• **Exercise objective**
From top to bottom, each entry below must be reproduced exactly.

Collected data entries

>>>>>

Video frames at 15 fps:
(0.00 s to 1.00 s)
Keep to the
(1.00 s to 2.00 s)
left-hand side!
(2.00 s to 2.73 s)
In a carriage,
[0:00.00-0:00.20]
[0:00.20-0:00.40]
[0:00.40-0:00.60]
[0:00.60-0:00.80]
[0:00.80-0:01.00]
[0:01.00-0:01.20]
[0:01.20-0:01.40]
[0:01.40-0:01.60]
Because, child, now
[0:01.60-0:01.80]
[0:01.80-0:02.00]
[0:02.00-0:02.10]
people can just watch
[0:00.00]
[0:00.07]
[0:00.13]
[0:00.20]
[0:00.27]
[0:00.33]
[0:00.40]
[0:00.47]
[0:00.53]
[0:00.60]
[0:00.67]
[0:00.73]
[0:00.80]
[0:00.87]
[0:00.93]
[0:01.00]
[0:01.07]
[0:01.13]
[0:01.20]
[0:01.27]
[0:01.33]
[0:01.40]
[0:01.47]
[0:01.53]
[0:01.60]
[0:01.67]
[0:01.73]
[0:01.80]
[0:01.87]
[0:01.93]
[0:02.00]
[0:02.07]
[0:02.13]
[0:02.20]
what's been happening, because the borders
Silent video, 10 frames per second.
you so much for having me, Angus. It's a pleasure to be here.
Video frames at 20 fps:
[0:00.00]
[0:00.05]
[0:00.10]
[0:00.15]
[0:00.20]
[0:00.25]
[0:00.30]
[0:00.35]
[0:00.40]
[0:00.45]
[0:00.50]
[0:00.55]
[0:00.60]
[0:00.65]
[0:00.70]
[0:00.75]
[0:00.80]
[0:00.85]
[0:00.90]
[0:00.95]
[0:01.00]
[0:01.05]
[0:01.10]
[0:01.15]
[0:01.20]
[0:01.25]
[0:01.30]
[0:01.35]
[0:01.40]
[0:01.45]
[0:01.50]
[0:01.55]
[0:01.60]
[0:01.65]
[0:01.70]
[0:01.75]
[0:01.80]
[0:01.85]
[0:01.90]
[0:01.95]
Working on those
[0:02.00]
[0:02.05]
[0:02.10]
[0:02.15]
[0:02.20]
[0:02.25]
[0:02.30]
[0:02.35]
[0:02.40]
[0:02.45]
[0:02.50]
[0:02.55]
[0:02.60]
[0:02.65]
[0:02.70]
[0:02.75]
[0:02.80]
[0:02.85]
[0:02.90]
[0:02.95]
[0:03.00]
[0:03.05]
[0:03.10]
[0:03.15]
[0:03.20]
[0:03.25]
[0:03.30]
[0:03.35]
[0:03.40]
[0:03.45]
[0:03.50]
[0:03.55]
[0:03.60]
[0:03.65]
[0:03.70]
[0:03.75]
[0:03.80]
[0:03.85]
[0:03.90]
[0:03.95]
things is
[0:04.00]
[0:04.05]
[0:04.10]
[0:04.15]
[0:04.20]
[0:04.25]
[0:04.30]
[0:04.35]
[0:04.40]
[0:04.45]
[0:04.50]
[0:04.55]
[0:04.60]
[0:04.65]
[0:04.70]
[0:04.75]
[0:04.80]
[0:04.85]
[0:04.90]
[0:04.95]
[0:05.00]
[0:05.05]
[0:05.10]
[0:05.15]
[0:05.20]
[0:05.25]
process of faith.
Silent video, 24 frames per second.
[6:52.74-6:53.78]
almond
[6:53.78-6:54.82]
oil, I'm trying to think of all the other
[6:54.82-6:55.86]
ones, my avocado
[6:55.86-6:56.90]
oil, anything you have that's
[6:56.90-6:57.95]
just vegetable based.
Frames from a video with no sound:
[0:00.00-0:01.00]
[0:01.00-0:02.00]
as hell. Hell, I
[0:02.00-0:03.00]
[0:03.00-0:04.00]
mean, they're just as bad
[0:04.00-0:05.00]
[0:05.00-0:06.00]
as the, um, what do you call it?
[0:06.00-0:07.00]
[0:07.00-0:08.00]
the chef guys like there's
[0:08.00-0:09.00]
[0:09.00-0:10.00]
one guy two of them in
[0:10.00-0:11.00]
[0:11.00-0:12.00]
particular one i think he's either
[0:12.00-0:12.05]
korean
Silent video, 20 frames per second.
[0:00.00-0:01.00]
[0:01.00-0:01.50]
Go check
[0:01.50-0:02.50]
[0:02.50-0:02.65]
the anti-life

<<<<<

• **Exercise output**
Video frames at 15 fps:
(0.00 s to 1.00 s)
Keep to the
(1.00 s to 2.00 s)
left-hand side!
(2.00 s to 2.73 s)
In a carriage,
[0:00.00-0:00.20]
[0:00.20-0:00.40]
[0:00.40-0:00.60]
[0:00.60-0:00.80]
[0:00.80-0:01.00]
[0:01.00-0:01.20]
[0:01.20-0:01.40]
[0:01.40-0:01.60]
Because, child, now
[0:01.60-0:01.80]
[0:01.80-0:02.00]
[0:02.00-0:02.10]
people can just watch
[0:00.00]
[0:00.07]
[0:00.13]
[0:00.20]
[0:00.27]
[0:00.33]
[0:00.40]
[0:00.47]
[0:00.53]
[0:00.60]
[0:00.67]
[0:00.73]
[0:00.80]
[0:00.87]
[0:00.93]
[0:01.00]
[0:01.07]
[0:01.13]
[0:01.20]
[0:01.27]
[0:01.33]
[0:01.40]
[0:01.47]
[0:01.53]
[0:01.60]
[0:01.67]
[0:01.73]
[0:01.80]
[0:01.87]
[0:01.93]
[0:02.00]
[0:02.07]
[0:02.13]
[0:02.20]
what's been happening, because the borders
Silent video, 10 frames per second.
you so much for having me, Angus. It's a pleasure to be here.
Video frames at 20 fps:
[0:00.00]
[0:00.05]
[0:00.10]
[0:00.15]
[0:00.20]
[0:00.25]
[0:00.30]
[0:00.35]
[0:00.40]
[0:00.45]
[0:00.50]
[0:00.55]
[0:00.60]
[0:00.65]
[0:00.70]
[0:00.75]
[0:00.80]
[0:00.85]
[0:00.90]
[0:00.95]
[0:01.00]
[0:01.05]
[0:01.10]
[0:01.15]
[0:01.20]
[0:01.25]
[0:01.30]
[0:01.35]
[0:01.40]
[0:01.45]
[0:01.50]
[0:01.55]
[0:01.60]
[0:01.65]
[0:01.70]
[0:01.75]
[0:01.80]
[0:01.85]
[0:01.90]
[0:01.95]
Working on those
[0:02.00]
[0:02.05]
[0:02.10]
[0:02.15]
[0:02.20]
[0:02.25]
[0:02.30]
[0:02.35]
[0:02.40]
[0:02.45]
[0:02.50]
[0:02.55]
[0:02.60]
[0:02.65]
[0:02.70]
[0:02.75]
[0:02.80]
[0:02.85]
[0:02.90]
[0:02.95]
[0:03.00]
[0:03.05]
[0:03.10]
[0:03.15]
[0:03.20]
[0:03.25]
[0:03.30]
[0:03.35]
[0:03.40]
[0:03.45]
[0:03.50]
[0:03.55]
[0:03.60]
[0:03.65]
[0:03.70]
[0:03.75]
[0:03.80]
[0:03.85]
[0:03.90]
[0:03.95]
things is
[0:04.00]
[0:04.05]
[0:04.10]
[0:04.15]
[0:04.20]
[0:04.25]
[0:04.30]
[0:04.35]
[0:04.40]
[0:04.45]
[0:04.50]
[0:04.55]
[0:04.60]
[0:04.65]
[0:04.70]
[0:04.75]
[0:04.80]
[0:04.85]
[0:04.90]
[0:04.95]
[0:05.00]
[0:05.05]
[0:05.10]
[0:05.15]
[0:05.20]
[0:05.25]
process of faith.
Silent video, 24 frames per second.
[6:52.74-6:53.78]
almond
[6:53.78-6:54.82]
oil, I'm trying to think of all the other
[6:54.82-6:55.86]
ones, my avocado
[6:55.86-6:56.90]
oil, anything you have that's
[6:56.90-6:57.95]
just vegetable based.
Frames from a video with no sound:
[0:00.00-0:01.00]
[0:01.00-0:02.00]
as hell. Hell, I
[0:02.00-0:03.00]
[0:03.00-0:04.00]
mean, they're just as bad
[0:04.00-0:05.00]
[0:05.00-0:06.00]
as the, um, what do you call it?
[0:06.00-0:07.00]
[0:07.00-0:08.00]
the chef guys like there's
[0:08.00-0:09.00]
[0:09.00-0:10.00]
one guy two of them in
[0:10.00-0:11.00]
[0:11.00-0:12.00]
particular one i think he's either
[0:12.00-0:12.05]
korean
Silent video, 20 frames per second.
[0:00.00-0:01.00]
[0:01.00-0:01.50]
Go check
[0:01.50-0:02.50]
[0:02.50-0:02.65]
the anti-life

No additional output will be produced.